PORTSMOUTH manager Guy Whittingham admitted the best team lost after watching his side earn a smash and grab victory over the Shakers.

Pompey centre-back Bondz N’Gala glanced home an early header before helping his team-mates cling on to their advantage, in a match Bury should have won.

Great saves from stand-in keeper Phil Smith kept out two headers from recalled Bury striker Shaun Harrad, while a late Danny Mayor strike whistled past the home side’s post.

Whittingham sheepishly accepted all three points, but he was more than a little apologetic to Shakers’ caretaker boss Ronnie Jepson, eager to impress on his first game in charge following Kevin Blackwell’s sacking.

“Sometimes you don’t deserve them, sometimes you do deserve them and don’t get them,” he said.

“We have had games this season when we have played far better than that and not won the game, so you’ll take it. Having lost their manager in midweek we expected a reaction and they reacted fantastically well for Ronnie.

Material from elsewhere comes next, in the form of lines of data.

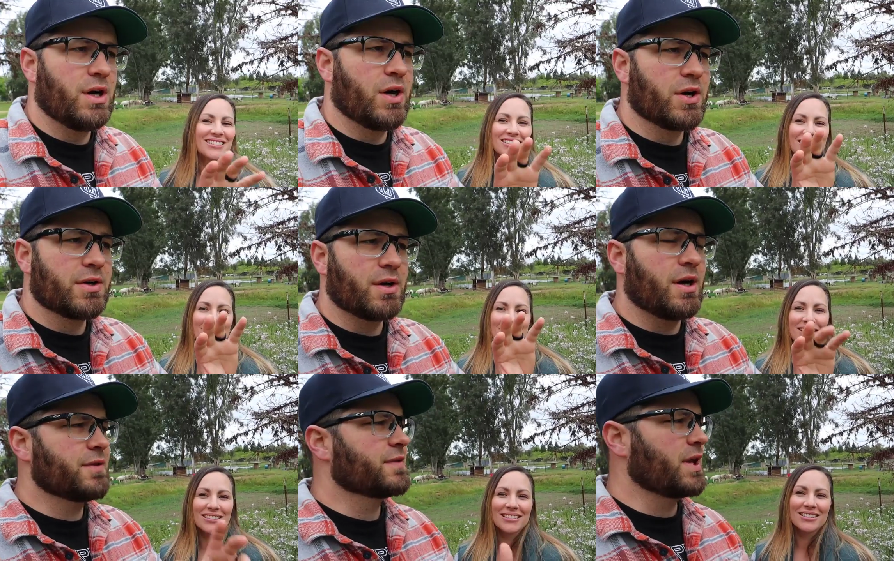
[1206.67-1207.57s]
Speaker 1: Our
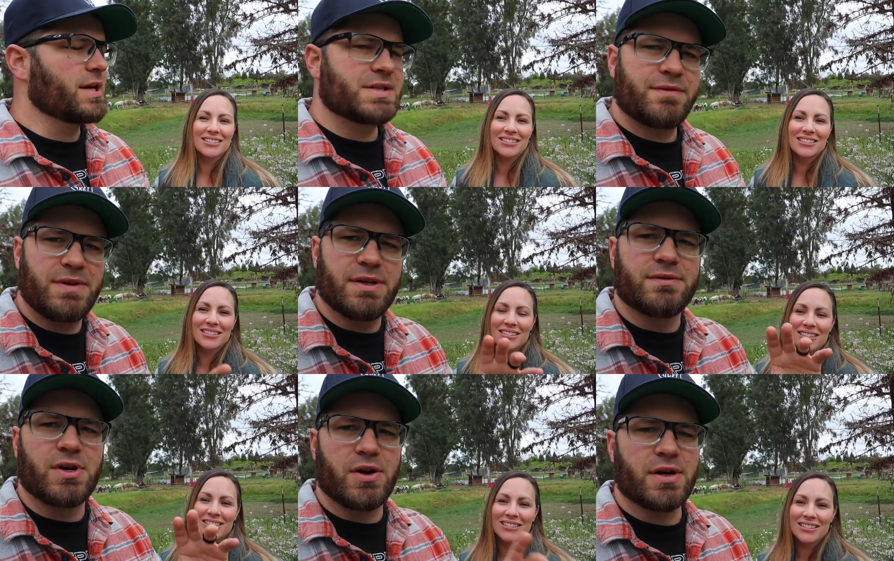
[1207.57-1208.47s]
our philosophy
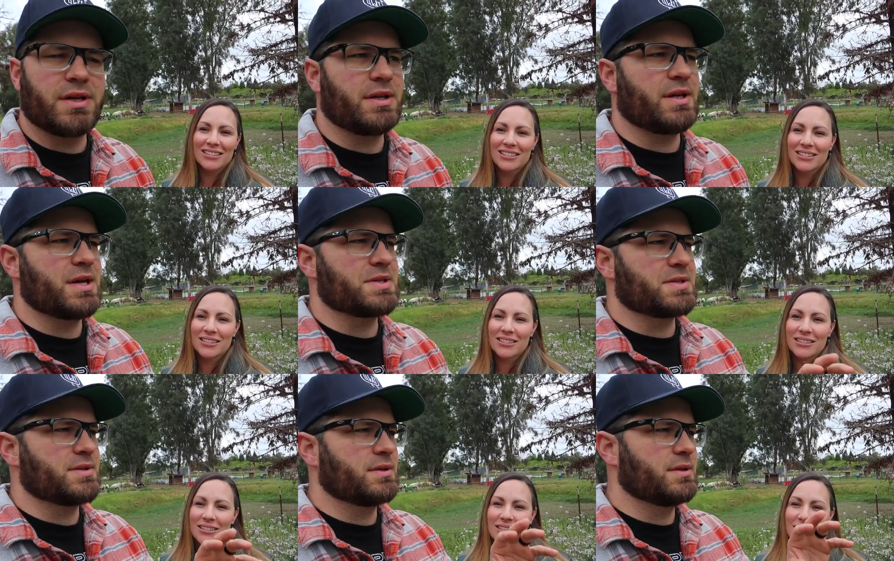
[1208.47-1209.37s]
of gardening
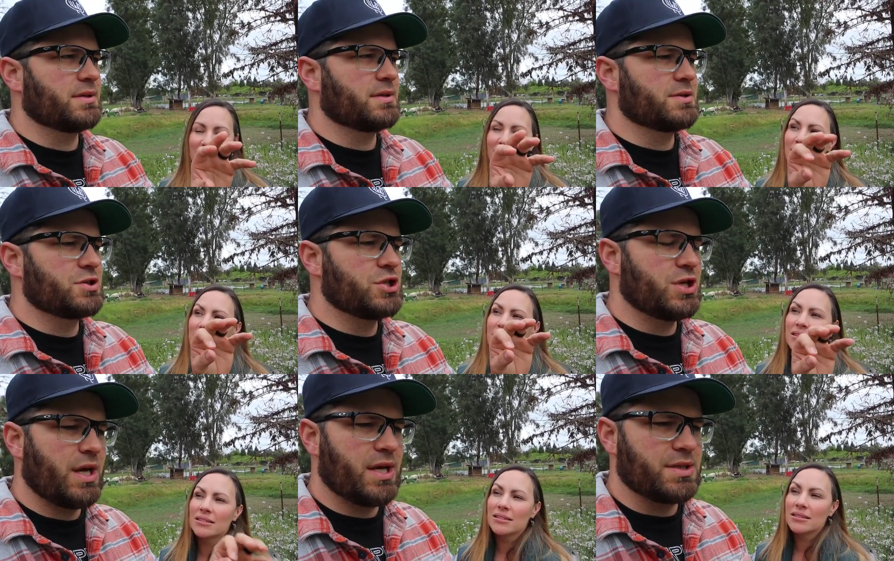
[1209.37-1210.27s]
has
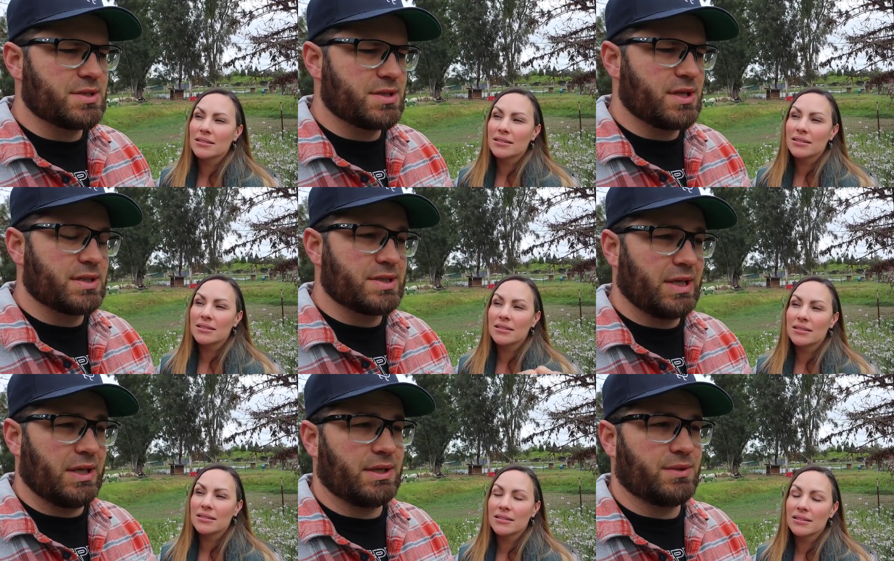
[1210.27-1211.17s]
changed a
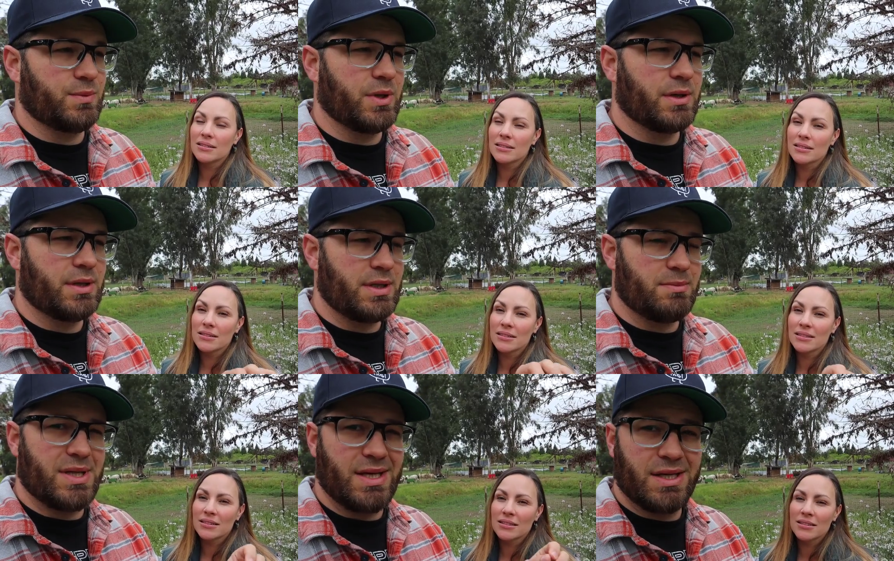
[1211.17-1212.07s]
ton. Where in the
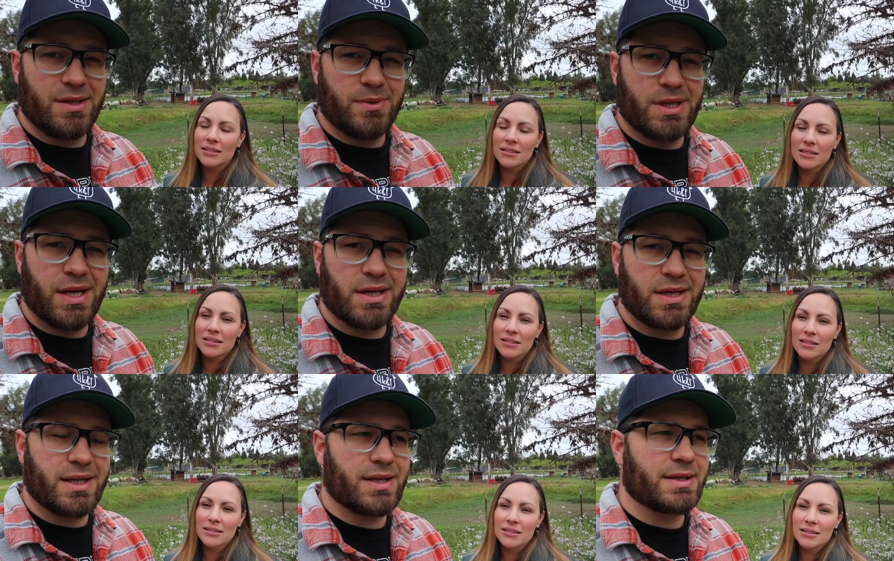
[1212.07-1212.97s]
beginning we kind of
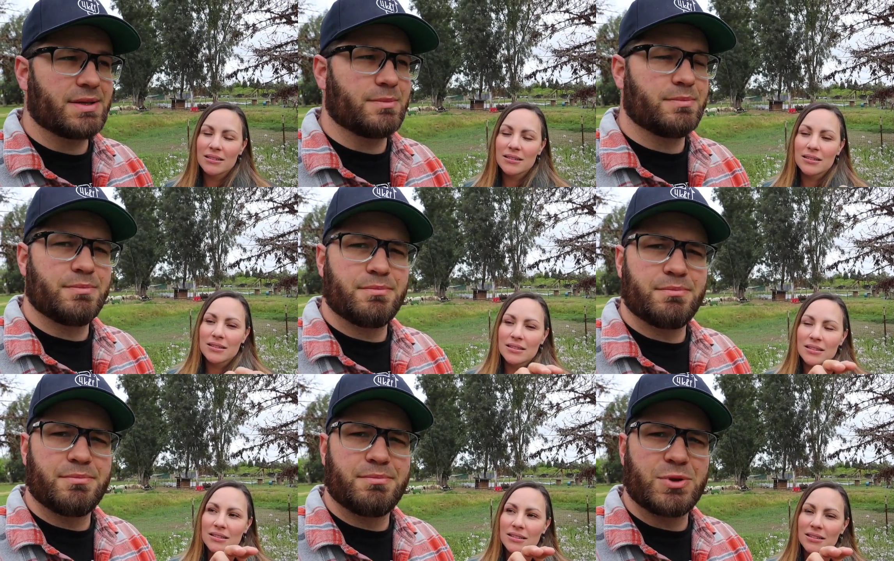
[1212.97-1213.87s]
got like the
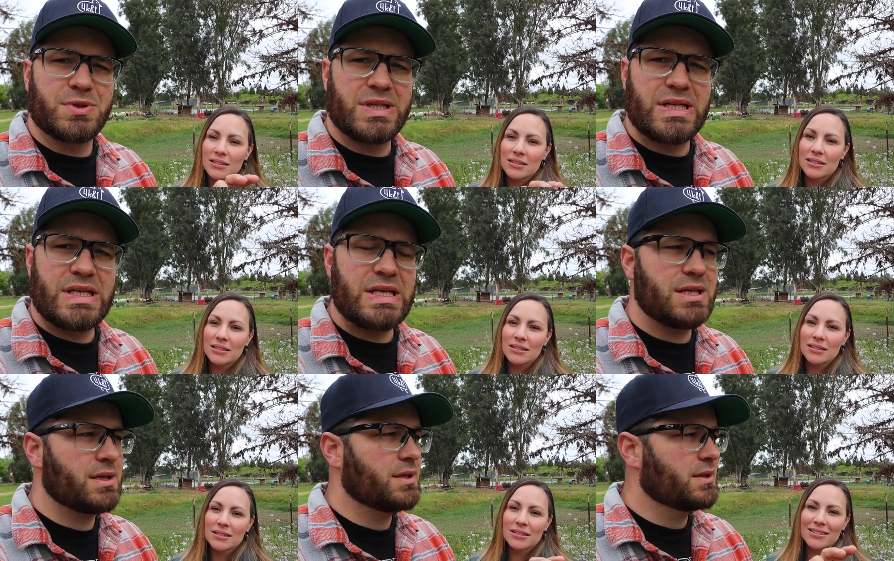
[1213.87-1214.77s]

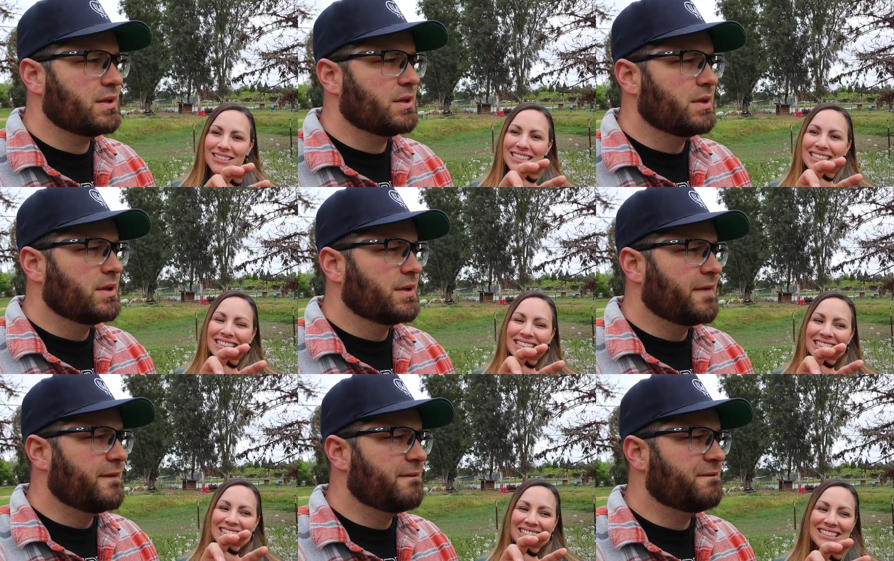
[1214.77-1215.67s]
boutiquey,
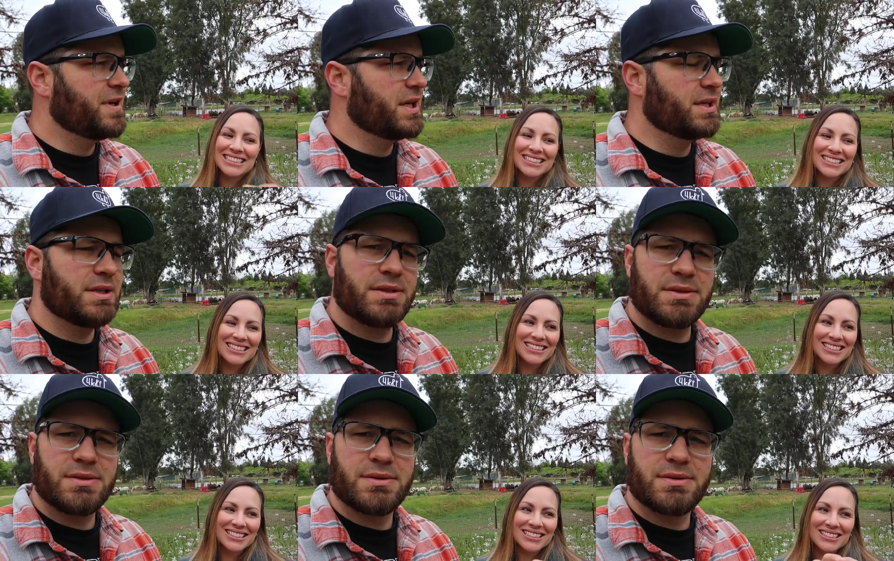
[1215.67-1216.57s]
fun
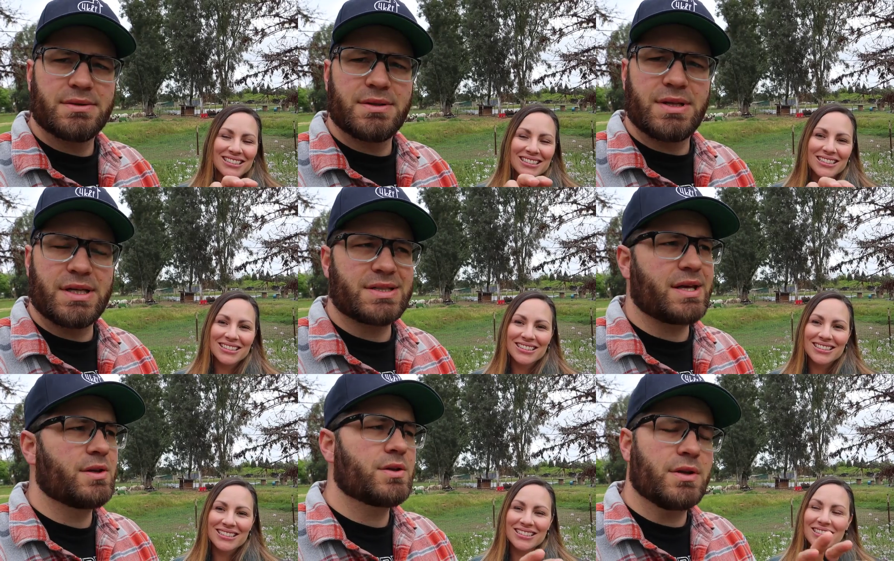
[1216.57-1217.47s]
things.
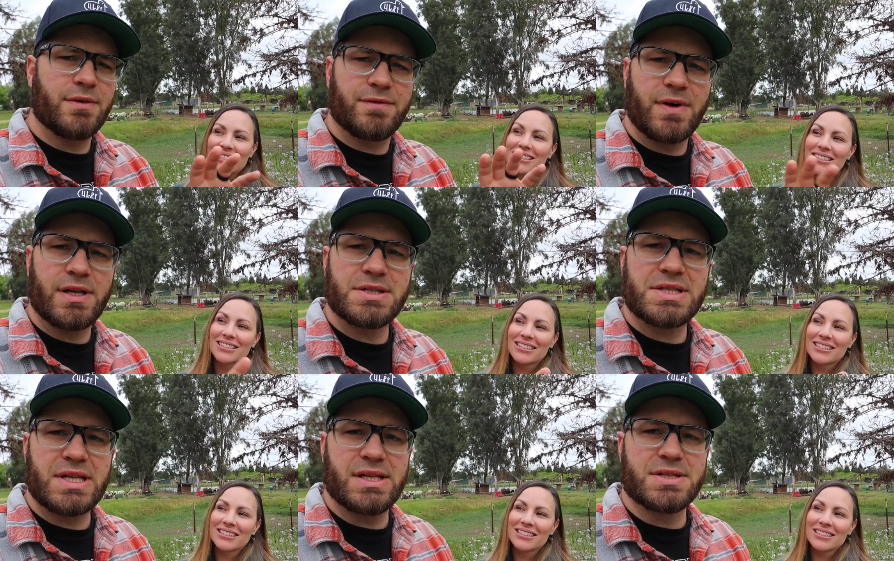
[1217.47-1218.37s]
And the, the fun
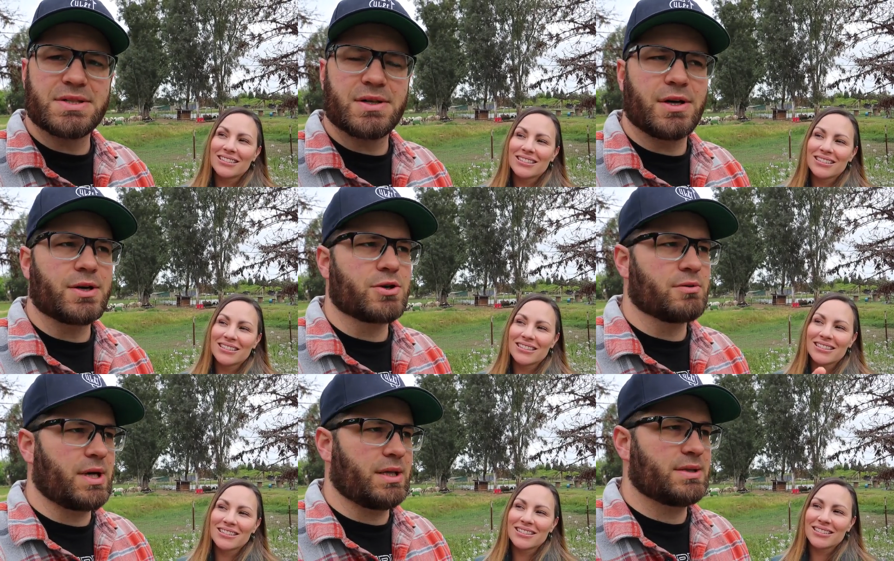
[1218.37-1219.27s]
seeds are
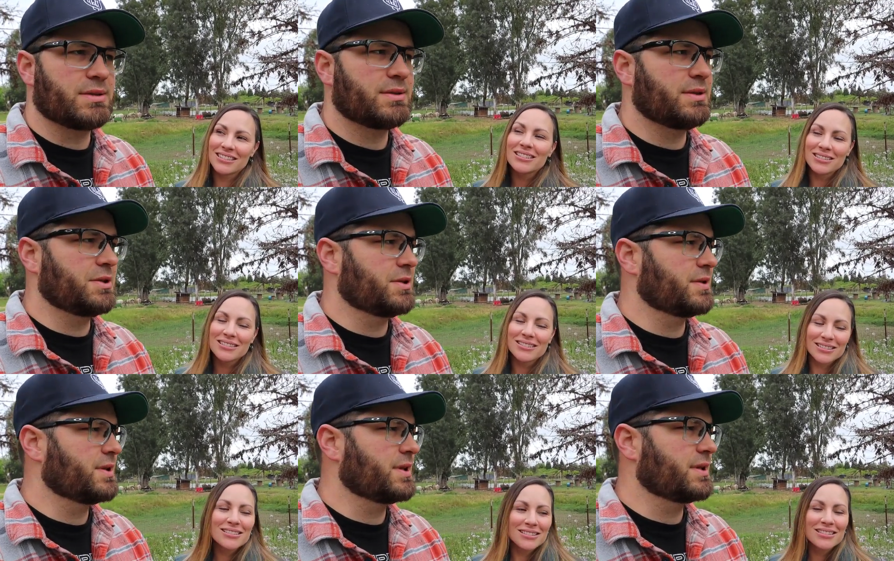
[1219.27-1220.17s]
great. You know,
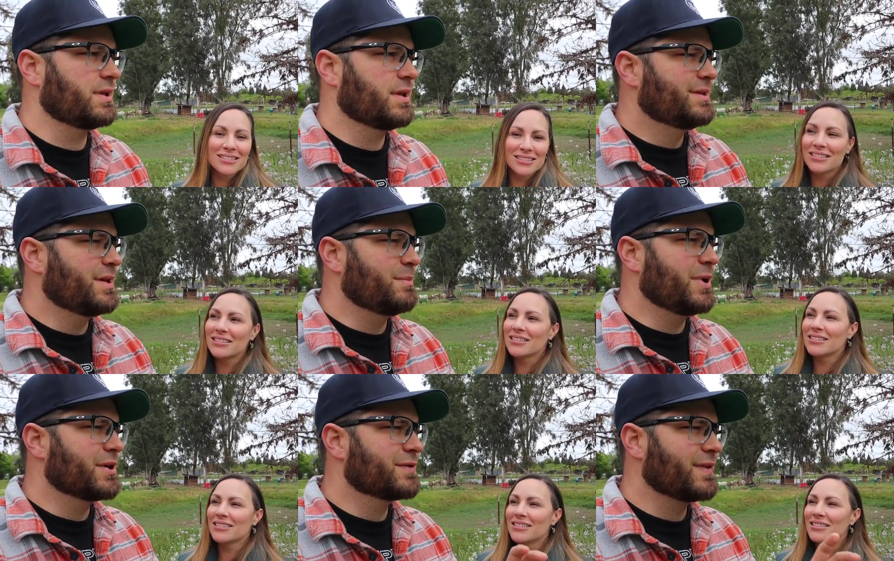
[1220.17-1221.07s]
the, the
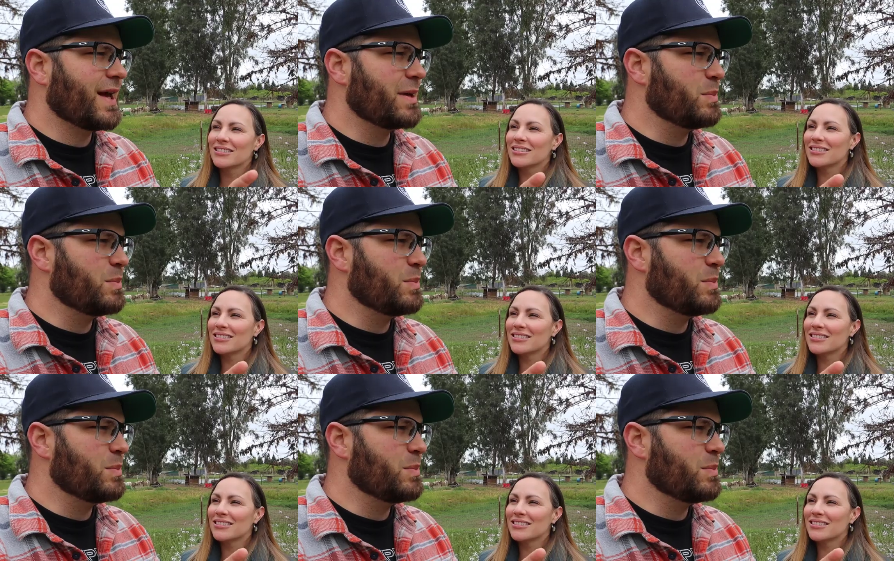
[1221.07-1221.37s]
butterfly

“He’s got to consider himself unlucky. I think they will be disappointed because they have come here and got on top of us.”

Jepson probably won’t appreciate the unlucky tag as he quietly vies for the permanent manager’s job.

After the match, Harrad, who linked up well with busy new signing Danny Hylton, became the latest player to tip Blackwell’s former assistant as his natural successor.

And the rest of the squad certainly showed their allegiance to the 50-year-old coach with a lung-busting display let down only by Nathan Cameron’s lapse of concentration, letting his man go at a third-minute corner to score what proved to be the winner.

Bury bunkered down after going behind and were rarely troubled until Jed Wallace hit the post in stoppage time.

At the other end, Harrad tested the Pompey keeper with a close-range header even before the home side took the lead.

Tom Soares and Hylton were then both felled by clumsy challenges in the box midway through the first half, only for the referee to wave away appeals for penalties. And an unmarked Soares blasted over from 15 yards on the half-hour mark.

Bury continued to press after the break, with 33-year-old Smith – in for loan signing Trevor Carson, who was unable to play against parent club Bury – blocking another Harrad header with a fine one-handed save.

And after Anton Forrester dragged a decent chance wide in the final 10 minutes, fellow substitute Mayor saw a curling 25-yard strike miss the far post by a matter of inches.

“When you come to Pompey and go 1-0 down early doors, you fear the worst,” said Jepson. “But they dug in and stuck at it.

“And you could see the relief in their (Portsmouth’s) coaching staff and the manager at the end. We were in the ascendancy for the majority of the game and the boys couldn’t have given me more than they did. I just wanted something to drop for them.”

PORTSMOUTH: Smith; Moutaouakil, Bradley, N'Gala, Devera; Wallace, Racon (Mahon 82), Ertl, Holmes; Agyemang (Barcham 82), Marquis (Bird 71). Not used: Sullivan, Padovani, Cooper, Whatmough.

BURY: Jensen 6; Beeley 7, Cameron 5, Edjenguele 6, Mustoe 6; Sedgwick 7, Miller 7 (Mayor 78), Procter 7, Soares 7; Hylton 7, Harrad 7 (Forrester 78). Not used: Hinds, Holden, Rooney, Charles-Cook, Walker.

Goals: Portsmouth 1 (N’Gala 3) Bury 0.

Yellow cards: Portsmouth – N’Gala 28, Holmes 45, Marquis 66, Racon 73. Bury – Procter 74.

Referee: Carl Berry (Surrey)

Attendance: 15,434 (497 visiting)

Star man: Danny Hylton – Ronnie Jepson said the former Aldershot striker would chase down a leaf in the wind and he was true to his word. The loan signing from Rotherham added a spark in attack and showed enough in his first appearance to suggest he could be a useful foil for either Shaun Harrad or Anton Forrester up front.